Sidebar: M.C. Escher and Transitions

The author mentions the art of Escher, who is known for depicting physically impossible concepts such as water flowing uphill or a stairway on which people are constantly walking upward. The "trick" to his illustrations lies in handling transitions.

That is, in the image of the infinite stairwell, the four flights of stairs are connected at the corners, and making the corners seem realistic and plausible requires a great deal of attention to the way one stairwell transitions to the next. If executed perfectly, the viewer doesn't notice a transition has made at all, and their eye moves smoothly from one flight to the next.

In other illustrations, Escher creates the sense of metamorphoses, as an interlocking pattern of tiles shaped like fish become an interlocking of files shaped like birds. In these sketches there is a point at which the shapes take on a mutated form, somewhat like a fish and somewhat like a bird, but it is impossible to indicate with certainty any single point at which the fish become birds.

This is exactly the way a speaker should handle transitions in his speech - particularly in terms of emotion. If a speech delivers people from apprehension to enthusiasm, there will be a period in which their emotion is neither one nor the other, but a little of both, that gently transitions to the final destination.

The Speaking Tools

The author speaks of the various "tools" available to the speaker, which includes the script of the speech itself, various asides he may make, the various kinds of nonverbal communication, the stage and presentation props, and even the way in which he is introduced.

Each speaker uses these tools differently. Some rely heavily on slides, others often use stories and jokes, some will hide behind the podium, and so on. By default, many speakers use the tools in a manner that is most familiar and comfortable to them.
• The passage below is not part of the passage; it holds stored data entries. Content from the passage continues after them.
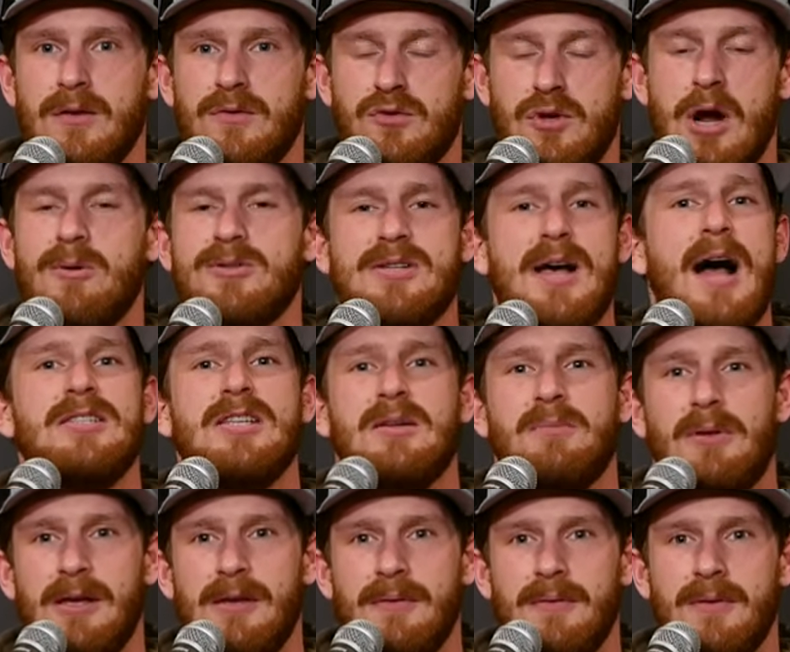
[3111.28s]
Drink
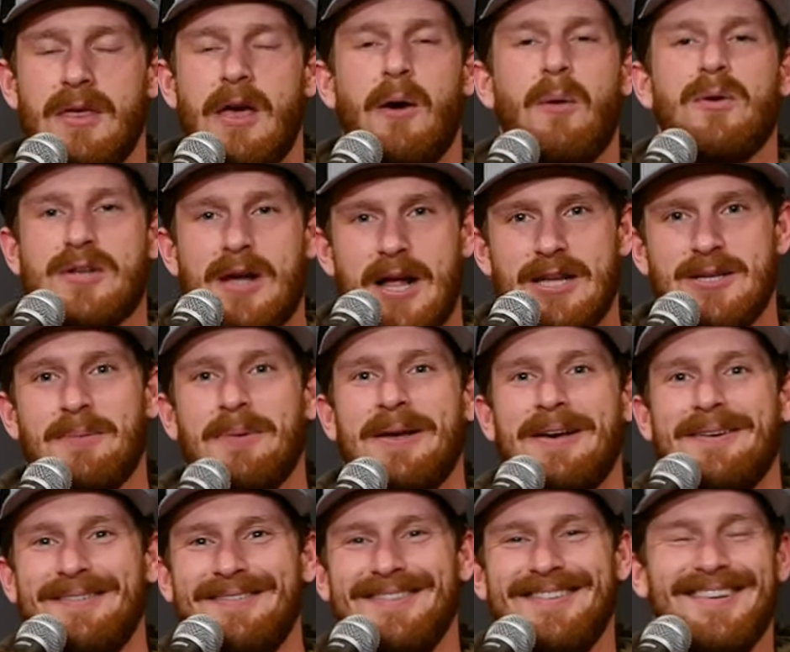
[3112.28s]
Wisconsinbly. Think
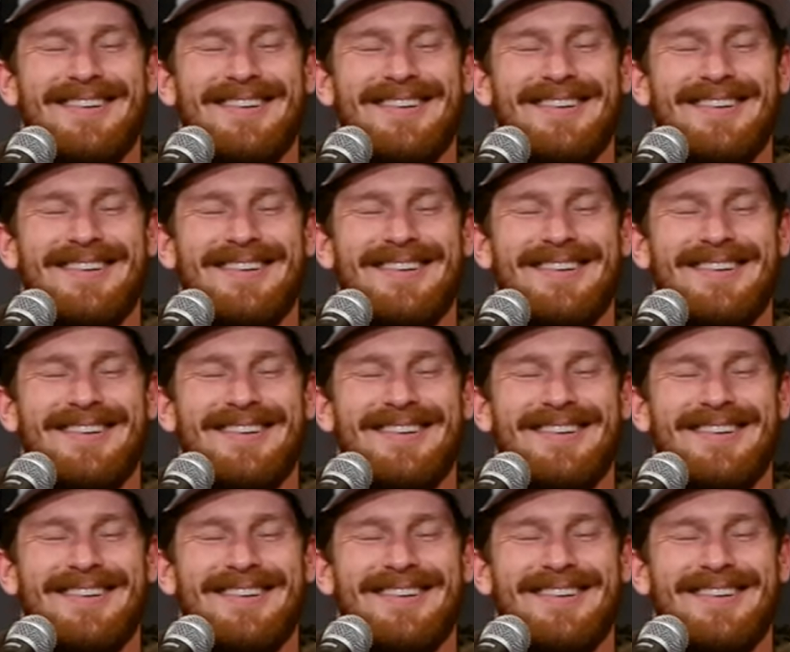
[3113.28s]
Wisconsinbly.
But to be successful, a speaker must choose and use the tools that are most effective in delivering the speech and leaving the audience with the appropriate final emotion.
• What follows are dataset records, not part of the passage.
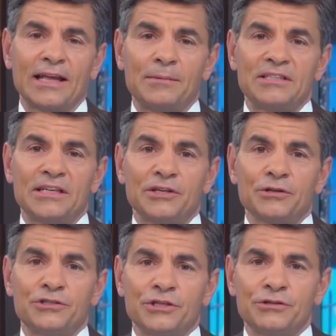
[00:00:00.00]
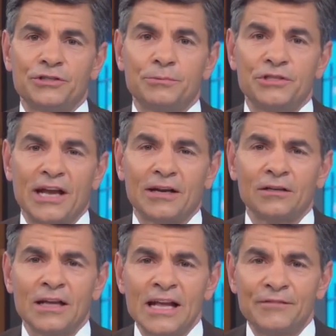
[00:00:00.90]
the A B C News YouTube channel.
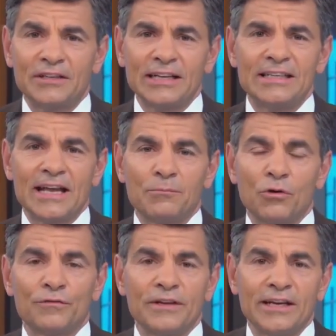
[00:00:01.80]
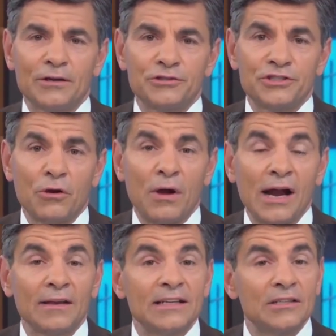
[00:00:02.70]
If you'd like to get more videos, show
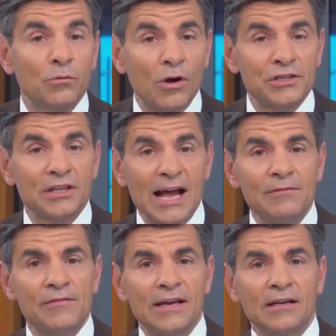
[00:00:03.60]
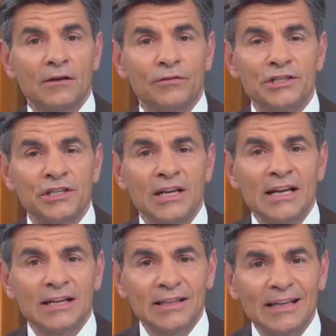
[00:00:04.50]
highlights, and watch live event coverage,
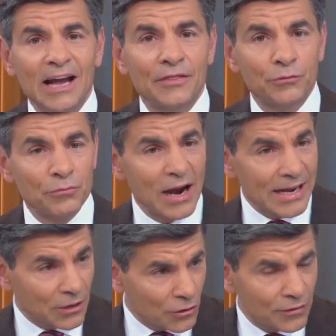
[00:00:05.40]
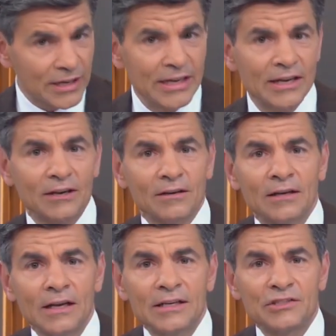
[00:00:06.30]
click on the right over here
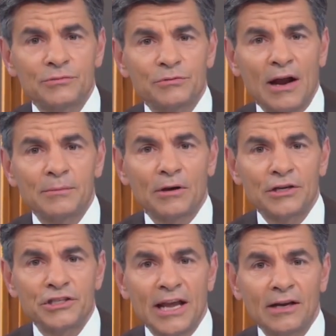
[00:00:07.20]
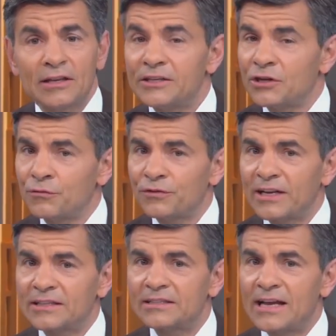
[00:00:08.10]
to subscribe to our channel. And don't
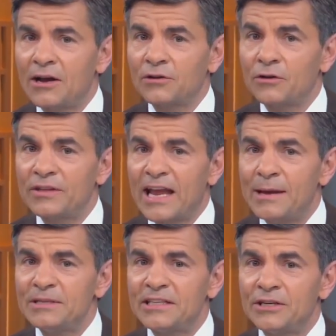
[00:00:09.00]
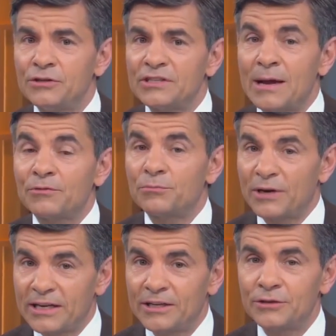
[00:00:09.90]
forget to download the A B C News app for
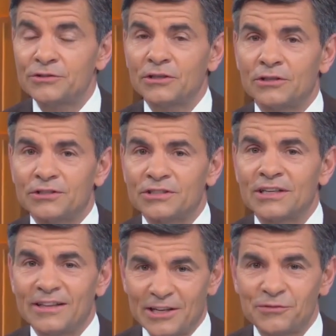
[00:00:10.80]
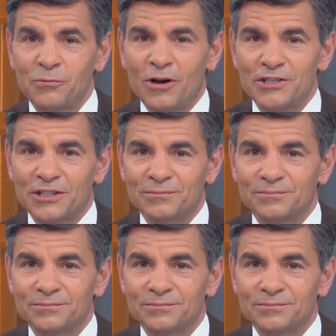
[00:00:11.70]
breaking news alerts. Thanks for watching.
More will be said later in the book on the selection and use of tools in speaking.

Working With Emotions on a Macro Scale

Whereas success in interacting with an individual depends on you ability to gauge one person's emotions, speaking to a crowd requires you to be able to read the emotions of a larger group, in order to determine whether your speech is having the desired impact, or the audience's emotions are becoming out of alignment with your purpose.

This is not to say that emotional messages cannot be subtle, but if they are not aligned with the large-scale emotions, the subtlety will be lose and the speaker will not accomplish his purpose. In fact, "this alignment could be the difference between a good speech and a great one."
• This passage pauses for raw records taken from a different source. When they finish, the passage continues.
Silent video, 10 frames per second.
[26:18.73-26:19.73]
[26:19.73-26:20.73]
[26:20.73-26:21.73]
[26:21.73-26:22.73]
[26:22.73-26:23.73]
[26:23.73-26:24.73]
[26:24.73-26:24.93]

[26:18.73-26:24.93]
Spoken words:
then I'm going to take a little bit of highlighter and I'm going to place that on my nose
The author mentions that an entertaining speaker can construct his speech to take the audience on a full-circle journey - a sort of emotional thrill ride that ends back at the place it began. The audience may have fund and be captivated by such a speech, but it does not accomplish anything in the way of motivating them to take action. The author suggests that a speaker who uses this pattern "does himself a great disservice."

(EN: I can think of instances in which this is entirely valid, particularly in business. A leader's ceremonial speech at the end of the year may not need to make a significant change, but to encourage continued performance - the point of which is to take a moment to get people to recognize and take pride in their achievement, but to keep doing what they have been doing rather than to do something different in the following year.)

The goal of the speaker, in the author's sense, is to motivate people to change behavior, and in order to do that his speech must move them from one emotional state to another - but again, the skills used to encourage an individual must be adapted to the macro scale. Some can be adapted, others may need to be abandoned, and new skills must be learned appropriate to dealing with groups rather than individuals.

Finally, he concedes that structural alignment is so rare that it is absent, even in a number of speeches considered to be very good - his sense that is that if those speakers could have aligned the emotions evoked on the macro level to those evoked in each individual in attendance, they would not have been merely "very good" but could have been legendary.